Automations with broad triggers
At the time of writing, Jira Cloud limits how many automation rules can run at the same time: 10 on Standard, 20 on Premium. When that pool is exhausted, rules queue — and users experience the queue as slowness, with no visibility into why. This concurrency limit is independent of the monthly execution limit; an instance can be far from its monthly cap and still suffer from queuing.
The trigger is usually the problem. "Issue Updated" fires on any change to any field on any issue within the rule's scope. With global scope, every event in the instance passes through the rule — even when the condition discards it immediately.
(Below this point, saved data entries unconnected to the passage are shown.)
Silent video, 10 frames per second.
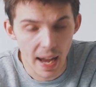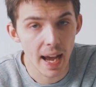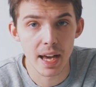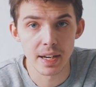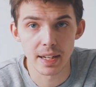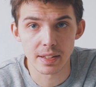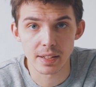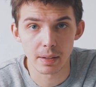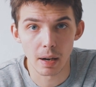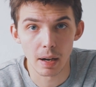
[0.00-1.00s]
and it's
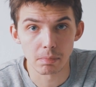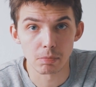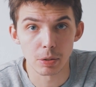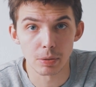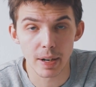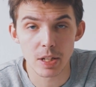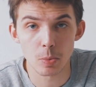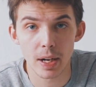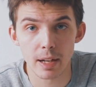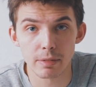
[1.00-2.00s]
a great
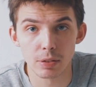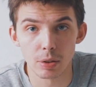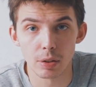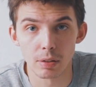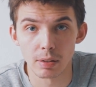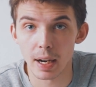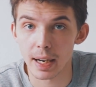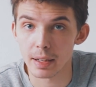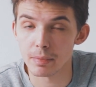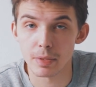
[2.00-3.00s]
way for
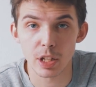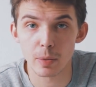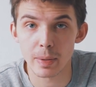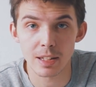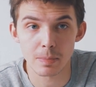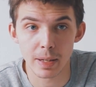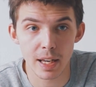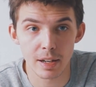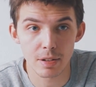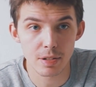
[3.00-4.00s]
like newbies,
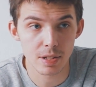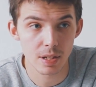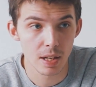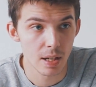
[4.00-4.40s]
beginners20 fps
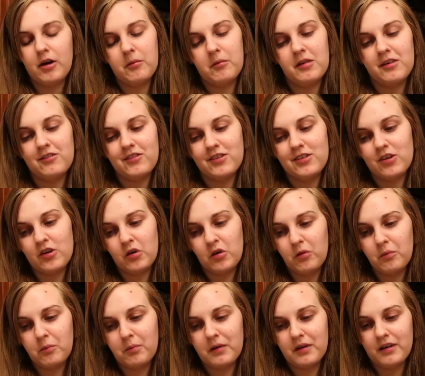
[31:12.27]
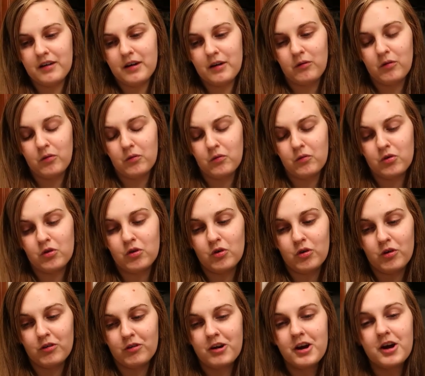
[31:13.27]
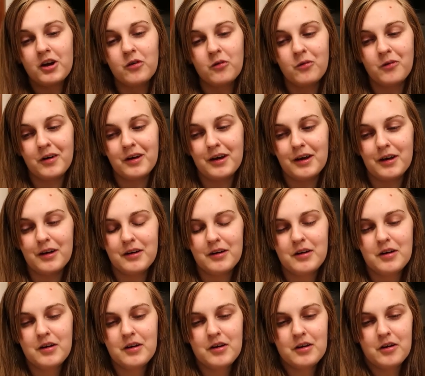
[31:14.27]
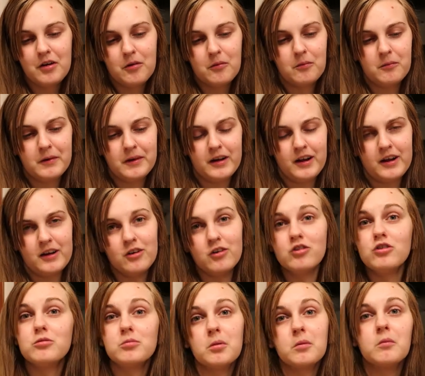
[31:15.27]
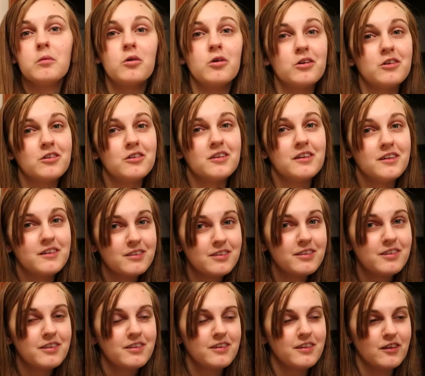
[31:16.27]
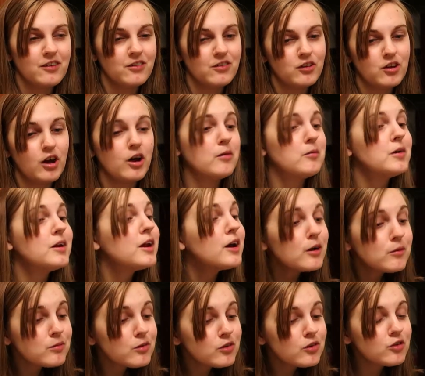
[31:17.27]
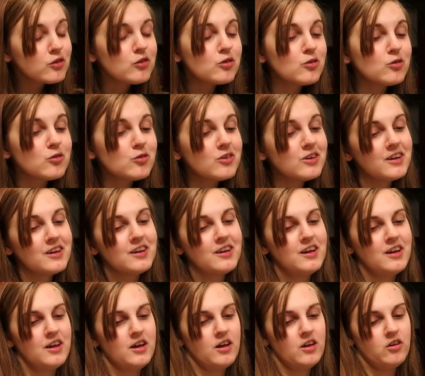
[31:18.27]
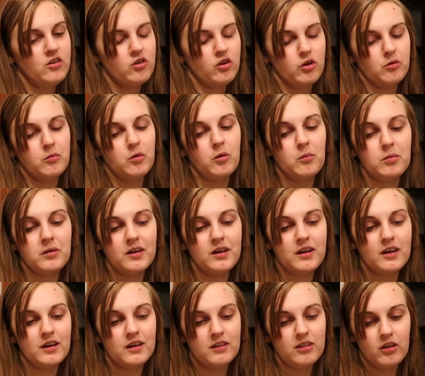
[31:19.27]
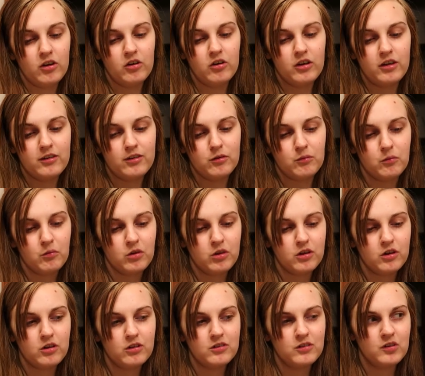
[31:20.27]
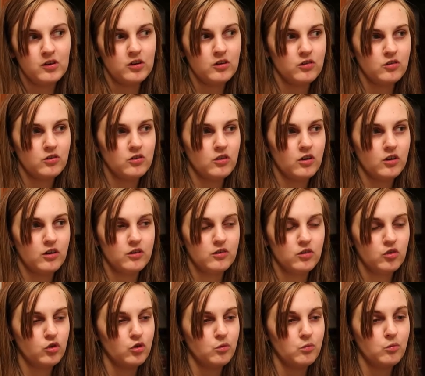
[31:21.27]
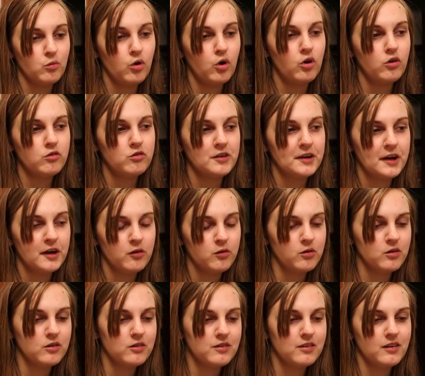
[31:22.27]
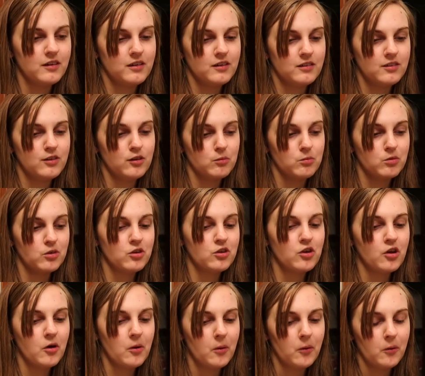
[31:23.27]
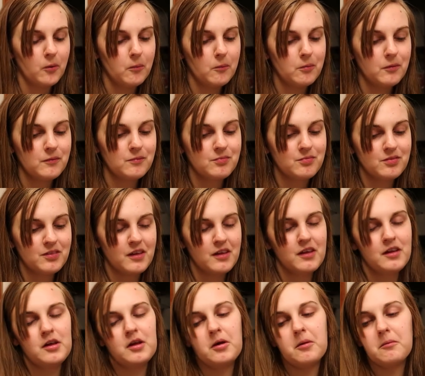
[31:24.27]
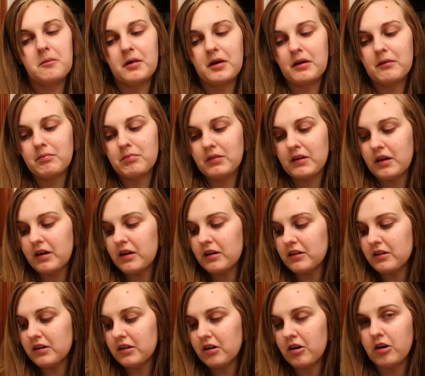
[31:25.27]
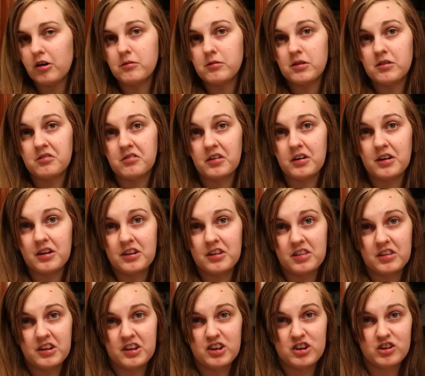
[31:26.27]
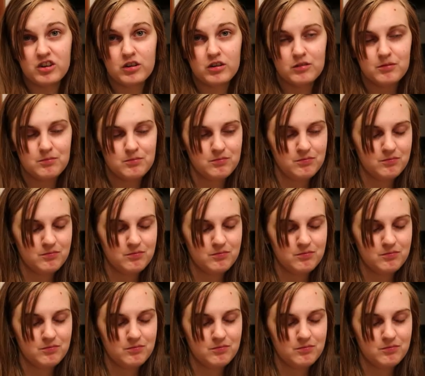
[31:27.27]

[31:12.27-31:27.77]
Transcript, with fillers: If it's open, I won't do it right away. But I know the Memorial Day sale's coming up soon. So I'm hoping to get in there and get some really good deals on some wallflowers and some soap. But I really doubt I'm going to find anything good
"Field Value Changed" is the correct trigger for most use cases currently using "Issue Updated." It fires only when a specific field changes. In a high-activity instance, the difference in execution volume is significant.
Boards with an unfiltered Done column
Kanban boards without a date filter on the Done column accumulate issues indefinitely. Atlassian enforces no minimum retention guardrail — "Never" is a valid, permanent option. There's a display cap of 5,000 issues per board, but that doesn't replace governance: a board with 4,000 issues in the Done column is slower than one with 400. Atlassian explicitly recommends using JQL to exclude Done issues from the board filter as a priority performance action.
The most predictable fix is to add a JQL clause to the board filter: AND resolutiondate >= -30d — or whatever retention window fits the team. This limits the Done column to issues resolved in the last 30 days, regardless of later edits. The native interface mechanism uses the updated date, not the resolution date — which means an edited Done issue can resurface on the board. Filtering by resolutiondate in JQL avoids that behavior.
The same logic applies to swimlanes and card colors configured with JQL. Each one re-runs the board's base query with an additional filter. Five swimlanes and five card colors means the board runs its main query eleven times on load. That's not a platform limitation — it's a configuration choice.
Issue links at volume
Every issue link triggers an individual permission check when the issue loads. An issue with 50 links runs 50 permission checks at load time. In instances with complex permission schemes, each check is expensive.
This one scales with use. Teams that rely on Jira for dependency tracking or long-running programs accumulate links naturally. The governance question isn't whether we should use links — it's setting expectations about volume per issue before it becomes a support complaint.
Forge custom fields: a different category
Fields created in Forge behave asynchronously by design — this is documented platform behavior, not a bug. They can take up to 10 seconds to resolve their value after an issue is created. Marketplace apps built on Forge that introduce custom fields bring this behavior into your instance. The delay isn't configurable.
If users are reporting inconsistent field values right after issue creation, this is the likely cause. Unlike the other points on this list, there's no configuration to fix here — only recognizing the behavior and factoring it in when you evaluate the app.
Where to look
There's no single governance panel in Cloud. The tools are fragmented, and each covers part of the work.
Automation Performance Insights is available on every Cloud plan. Inside the Automation module, select … → "View performance insights." It shows execution counts, error rates, and which rules consume the most of your monthly budget. Start here when automation is the suspected cause.
Site Optimizer covers custom fields, work types, and issue volume. It requires Premium or Enterprise. On Standard, field auditing is manual.

Neither tool covers redundant permission schemes, inactive workflows, or webhook health. These have no native diagnostic tool — they require manual review, and they're part of the governance work that doesn't disappear when you move to Cloud.
None of these offenders is infrastructure. They're all configuration — decisions that pile up silently until they turn into a complaint. Cloud didn't remove the need for governance. It only made the absence of it harder to see.
The infrastructure is Atlassian's problem now. The data inside it is still yours.